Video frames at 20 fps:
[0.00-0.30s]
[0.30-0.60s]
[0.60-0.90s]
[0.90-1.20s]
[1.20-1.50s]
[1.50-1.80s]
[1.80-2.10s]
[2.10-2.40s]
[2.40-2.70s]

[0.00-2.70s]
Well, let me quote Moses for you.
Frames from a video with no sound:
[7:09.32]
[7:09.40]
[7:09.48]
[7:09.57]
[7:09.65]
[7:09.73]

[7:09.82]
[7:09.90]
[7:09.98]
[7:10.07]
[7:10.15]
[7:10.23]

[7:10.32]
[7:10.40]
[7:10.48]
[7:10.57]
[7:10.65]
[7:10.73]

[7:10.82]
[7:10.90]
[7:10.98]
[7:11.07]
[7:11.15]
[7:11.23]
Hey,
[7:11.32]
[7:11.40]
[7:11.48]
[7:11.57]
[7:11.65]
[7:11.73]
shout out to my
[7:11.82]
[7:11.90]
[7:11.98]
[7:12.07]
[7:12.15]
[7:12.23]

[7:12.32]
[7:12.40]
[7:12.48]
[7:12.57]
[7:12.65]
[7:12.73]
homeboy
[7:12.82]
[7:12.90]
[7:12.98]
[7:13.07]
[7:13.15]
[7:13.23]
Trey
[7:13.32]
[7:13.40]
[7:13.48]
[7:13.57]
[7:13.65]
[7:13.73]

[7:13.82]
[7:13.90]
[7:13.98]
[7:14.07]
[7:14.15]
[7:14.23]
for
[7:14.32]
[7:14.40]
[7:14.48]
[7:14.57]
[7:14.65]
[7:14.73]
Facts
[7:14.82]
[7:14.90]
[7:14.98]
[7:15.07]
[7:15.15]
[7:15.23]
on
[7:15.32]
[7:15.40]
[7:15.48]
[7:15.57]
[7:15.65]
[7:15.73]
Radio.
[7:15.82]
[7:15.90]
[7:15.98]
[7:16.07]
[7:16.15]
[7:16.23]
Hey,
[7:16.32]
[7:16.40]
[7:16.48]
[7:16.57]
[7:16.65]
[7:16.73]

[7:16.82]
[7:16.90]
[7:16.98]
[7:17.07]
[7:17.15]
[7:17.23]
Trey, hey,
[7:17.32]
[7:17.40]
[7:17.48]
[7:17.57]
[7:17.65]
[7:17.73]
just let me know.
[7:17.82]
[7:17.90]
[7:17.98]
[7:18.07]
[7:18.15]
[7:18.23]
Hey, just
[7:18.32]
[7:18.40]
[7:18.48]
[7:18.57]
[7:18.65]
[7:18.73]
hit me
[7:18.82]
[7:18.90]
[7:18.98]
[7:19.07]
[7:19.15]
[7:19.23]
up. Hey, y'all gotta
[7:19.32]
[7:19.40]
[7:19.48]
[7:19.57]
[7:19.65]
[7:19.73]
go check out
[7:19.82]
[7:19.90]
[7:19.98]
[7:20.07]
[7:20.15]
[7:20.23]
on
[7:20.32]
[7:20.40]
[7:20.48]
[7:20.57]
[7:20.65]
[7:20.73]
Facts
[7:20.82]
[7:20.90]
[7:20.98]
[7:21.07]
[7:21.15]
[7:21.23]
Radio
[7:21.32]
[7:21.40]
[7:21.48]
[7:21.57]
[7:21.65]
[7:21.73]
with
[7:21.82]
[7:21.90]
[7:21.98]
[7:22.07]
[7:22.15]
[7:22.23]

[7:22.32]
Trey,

════

● **Exercise goal**: The records above need to be output again, verbatim.

● **Task response**:
Video frames at 20 fps:
[0.00-0.30s]
[0.30-0.60s]
[0.60-0.90s]
[0.90-1.20s]
[1.20-1.50s]
[1.50-1.80s]
[1.80-2.10s]
[2.10-2.40s]
[2.40-2.70s]

[0.00-2.70s]
Well, let me quote Moses for you.
Frames from a video with no sound:
[7:09.32]
[7:09.40]
[7:09.48]
[7:09.57]
[7:09.65]
[7:09.73]

[7:09.82]
[7:09.90]
[7:09.98]
[7:10.07]
[7:10.15]
[7:10.23]

[7:10.32]
[7:10.40]
[7:10.48]
[7:10.57]
[7:10.65]
[7:10.73]

[7:10.82]
[7:10.90]
[7:10.98]
[7:11.07]
[7:11.15]
[7:11.23]
Hey,
[7:11.32]
[7:11.40]
[7:11.48]
[7:11.57]
[7:11.65]
[7:11.73]
shout out to my
[7:11.82]
[7:11.90]
[7:11.98]
[7:12.07]
[7:12.15]
[7:12.23]

[7:12.32]
[7:12.40]
[7:12.48]
[7:12.57]
[7:12.65]
[7:12.73]
homeboy
[7:12.82]
[7:12.90]
[7:12.98]
[7:13.07]
[7:13.15]
[7:13.23]
Trey
[7:13.32]
[7:13.40]
[7:13.48]
[7:13.57]
[7:13.65]
[7:13.73]

[7:13.82]
[7:13.90]
[7:13.98]
[7:14.07]
[7:14.15]
[7:14.23]
for
[7:14.32]
[7:14.40]
[7:14.48]
[7:14.57]
[7:14.65]
[7:14.73]
Facts
[7:14.82]
[7:14.90]
[7:14.98]
[7:15.07]
[7:15.15]
[7:15.23]
on
[7:15.32]
[7:15.40]
[7:15.48]
[7:15.57]
[7:15.65]
[7:15.73]
Radio.
[7:15.82]
[7:15.90]
[7:15.98]
[7:16.07]
[7:16.15]
[7:16.23]
Hey,
[7:16.32]
[7:16.40]
[7:16.48]
[7:16.57]
[7:16.65]
[7:16.73]

[7:16.82]
[7:16.90]
[7:16.98]
[7:17.07]
[7:17.15]
[7:17.23]
Trey, hey,
[7:17.32]
[7:17.40]
[7:17.48]
[7:17.57]
[7:17.65]
[7:17.73]
just let me know.
[7:17.82]
[7:17.90]
[7:17.98]
[7:18.07]
[7:18.15]
[7:18.23]
Hey, just
[7:18.32]
[7:18.40]
[7:18.48]
[7:18.57]
[7:18.65]
[7:18.73]
hit me
[7:18.82]
[7:18.90]
[7:18.98]
[7:19.07]
[7:19.15]
[7:19.23]
up. Hey, y'all gotta
[7:19.32]
[7:19.40]
[7:19.48]
[7:19.57]
[7:19.65]
[7:19.73]
go check out
[7:19.82]
[7:19.90]
[7:19.98]
[7:20.07]
[7:20.15]
[7:20.23]
on
[7:20.32]
[7:20.40]
[7:20.48]
[7:20.57]
[7:20.65]
[7:20.73]
Facts
[7:20.82]
[7:20.90]
[7:20.98]
[7:21.07]
[7:21.15]
[7:21.23]
Radio
[7:21.32]
[7:21.40]
[7:21.48]
[7:21.57]
[7:21.65]
[7:21.73]
with
[7:21.82]
[7:21.90]
[7:21.98]
[7:22.07]
[7:22.15]
[7:22.23]

[7:22.32]
Trey,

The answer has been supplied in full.